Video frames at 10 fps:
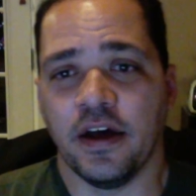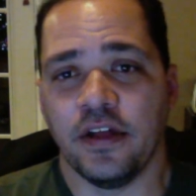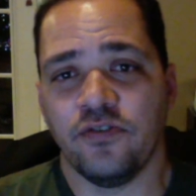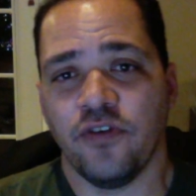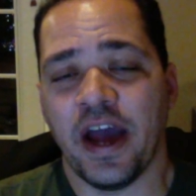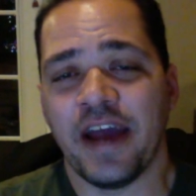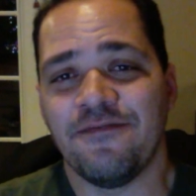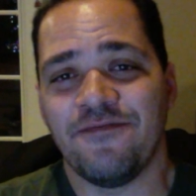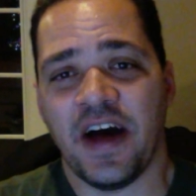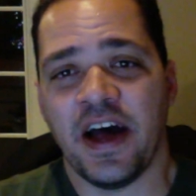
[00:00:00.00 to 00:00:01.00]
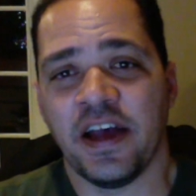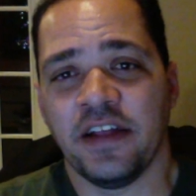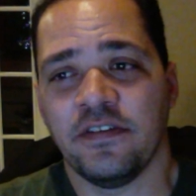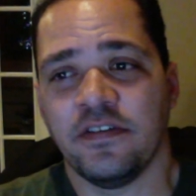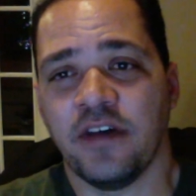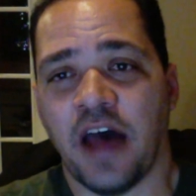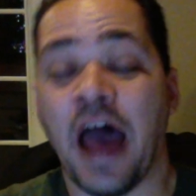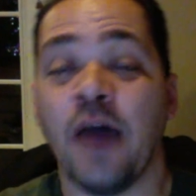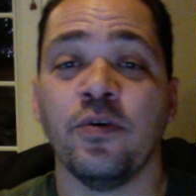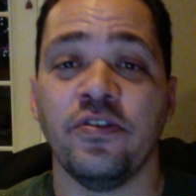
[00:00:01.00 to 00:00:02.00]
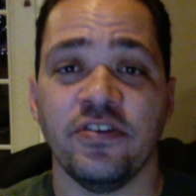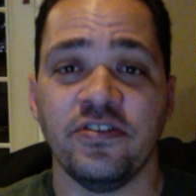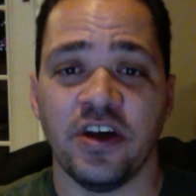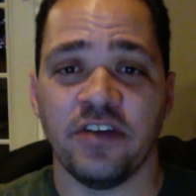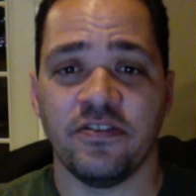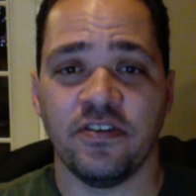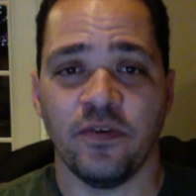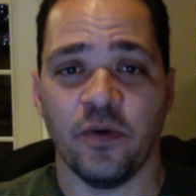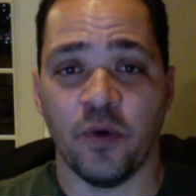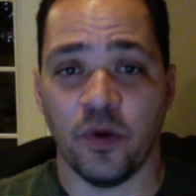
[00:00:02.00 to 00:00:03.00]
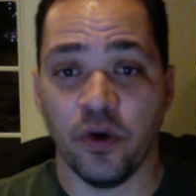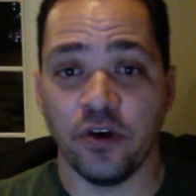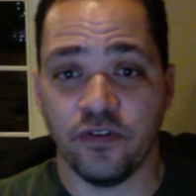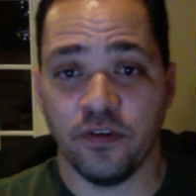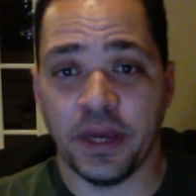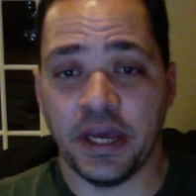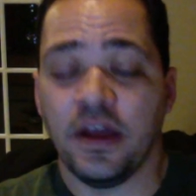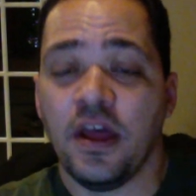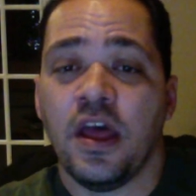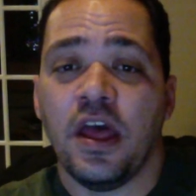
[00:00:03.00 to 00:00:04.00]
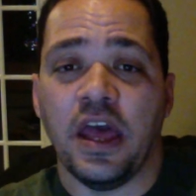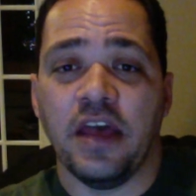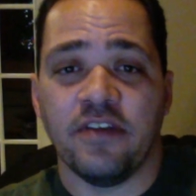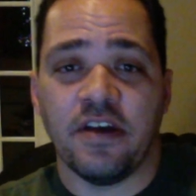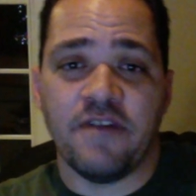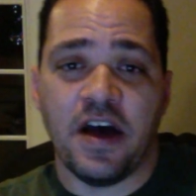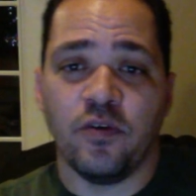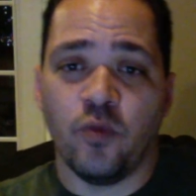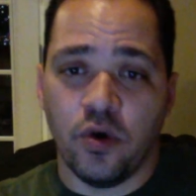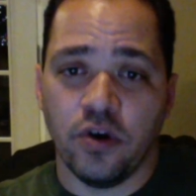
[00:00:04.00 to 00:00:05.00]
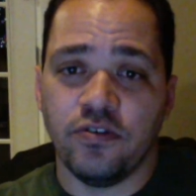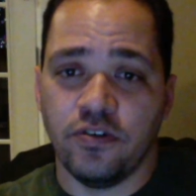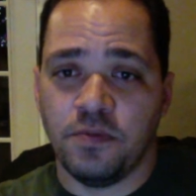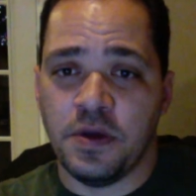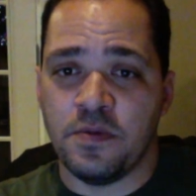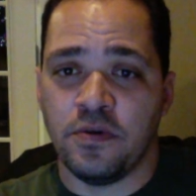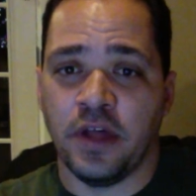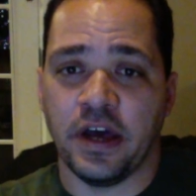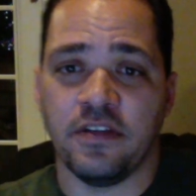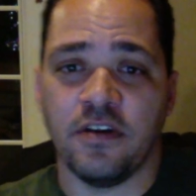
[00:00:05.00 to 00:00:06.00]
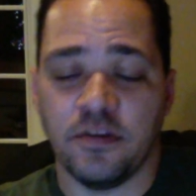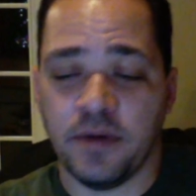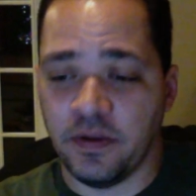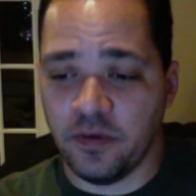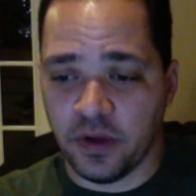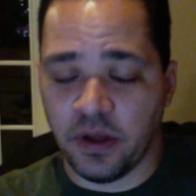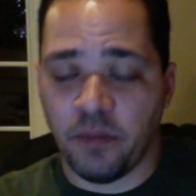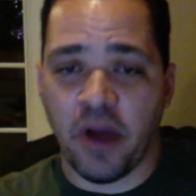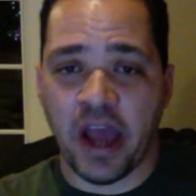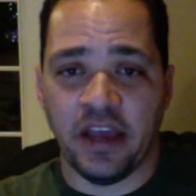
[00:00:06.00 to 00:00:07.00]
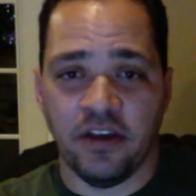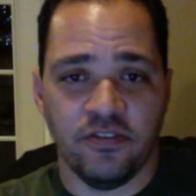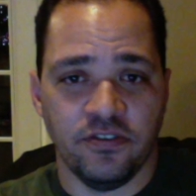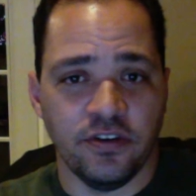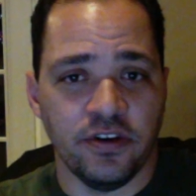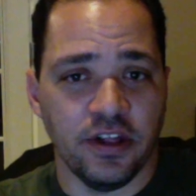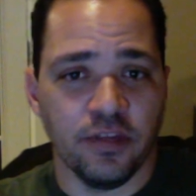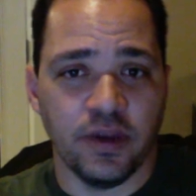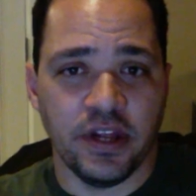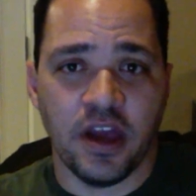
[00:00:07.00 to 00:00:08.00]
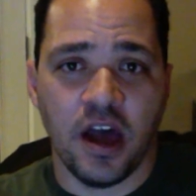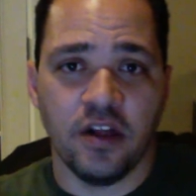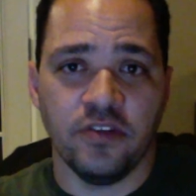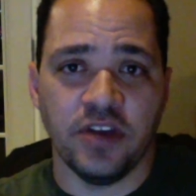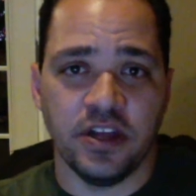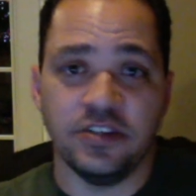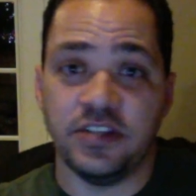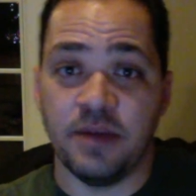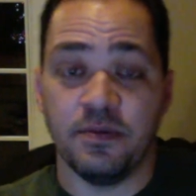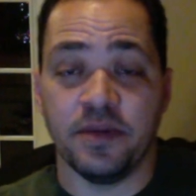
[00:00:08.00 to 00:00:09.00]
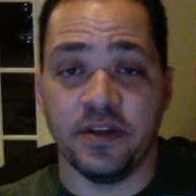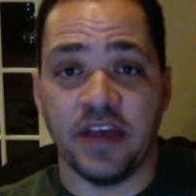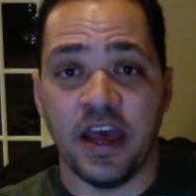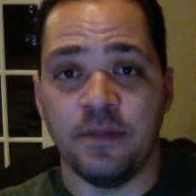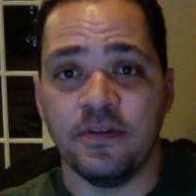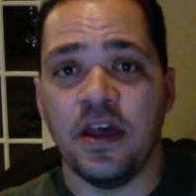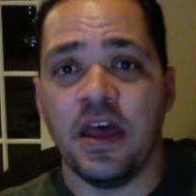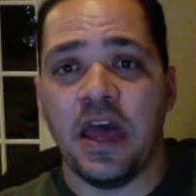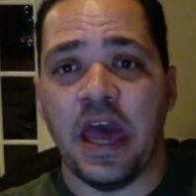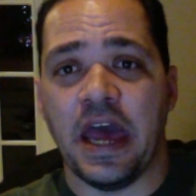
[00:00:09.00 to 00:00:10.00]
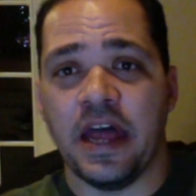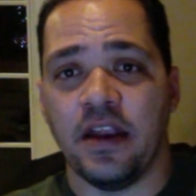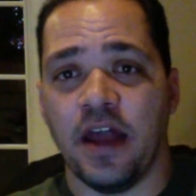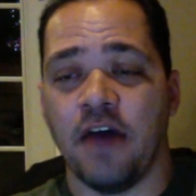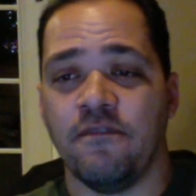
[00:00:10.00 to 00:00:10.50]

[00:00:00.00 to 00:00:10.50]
Try and find, I would suggest, what worked for me is I found one or two people, like I talked about, we got Brackeys, Unity 3D College, and James Plus Games, and I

*What you should do:* Ignoring the pictures, write out word for word the lines from the line containing "[00:00:02.00 to 00:00:03.00]" through the end of the material above.

*Answer box:*
[00:00:02.00 to 00:00:03.00]
[00:00:03.00 to 00:00:04.00]
[00:00:04.00 to 00:00:05.00]
[00:00:05.00 to 00:00:06.00]
[00:00:06.00 to 00:00:07.00]
[00:00:07.00 to 00:00:08.00]
[00:00:08.00 to 00:00:09.00]
[00:00:09.00 to 00:00:10.00]
[00:00:10.00 to 00:00:10.50]

[00:00:00.00 to 00:00:10.50]
Try and find, I would suggest, what worked for me is I found one or two people, like I talked about, we got Brackeys, Unity 3D College, and James Plus Games, and I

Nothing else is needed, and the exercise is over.